*WHAT THE TASK ASKS*
No pictures should be carried over. Output all other parts of the entries verbatim.

*SOURCE DATA*
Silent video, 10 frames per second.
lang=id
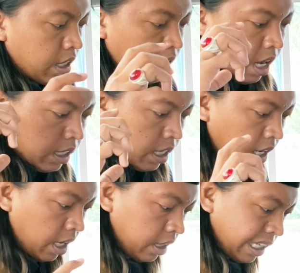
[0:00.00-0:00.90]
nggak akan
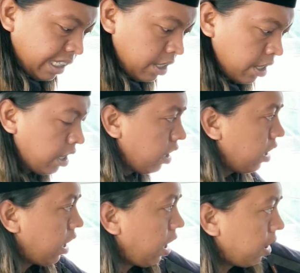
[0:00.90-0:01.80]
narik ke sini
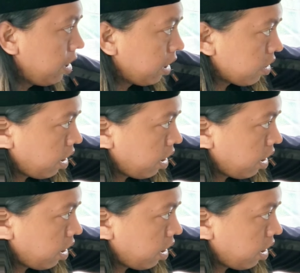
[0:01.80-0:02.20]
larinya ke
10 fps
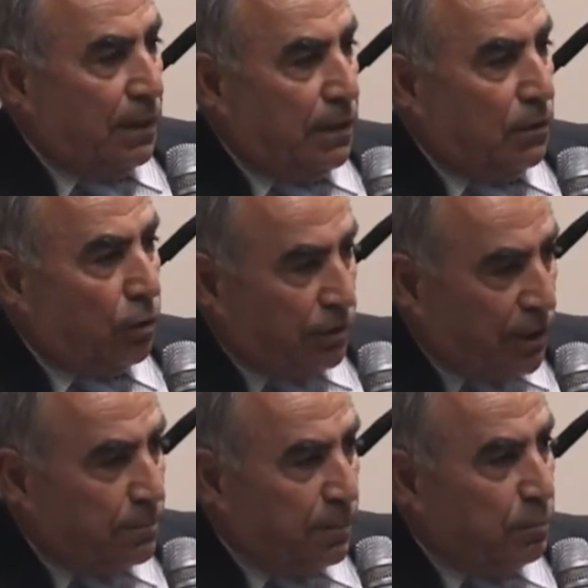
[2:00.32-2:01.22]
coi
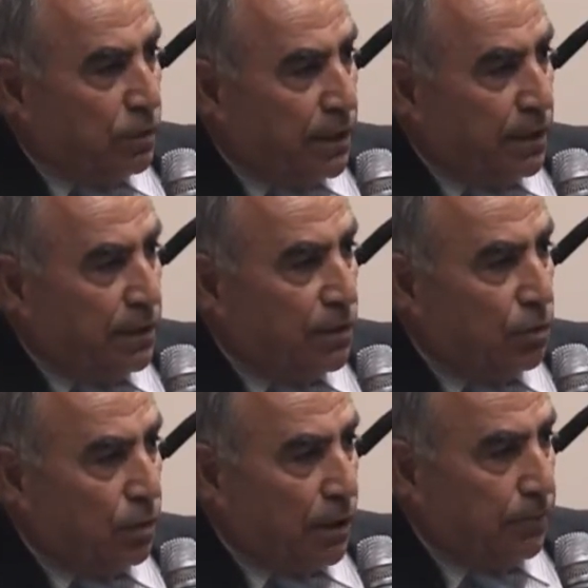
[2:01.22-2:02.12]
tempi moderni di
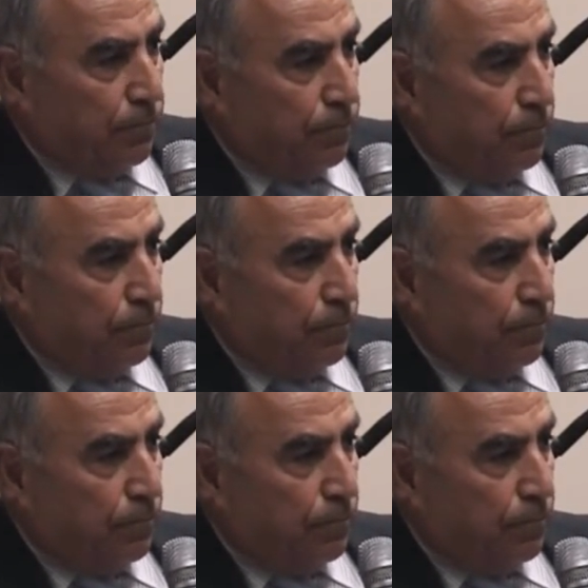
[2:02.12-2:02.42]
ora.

*TASK SOLUTION*
Silent video, 10 frames per second.
lang=id
[0:00.00-0:00.90]
nggak akan
[0:00.90-0:01.80]
narik ke sini
[0:01.80-0:02.20]
larinya ke
10 fps
[2:00.32-2:01.22]
coi
[2:01.22-2:02.12]
tempi moderni di
[2:02.12-2:02.42]
ora.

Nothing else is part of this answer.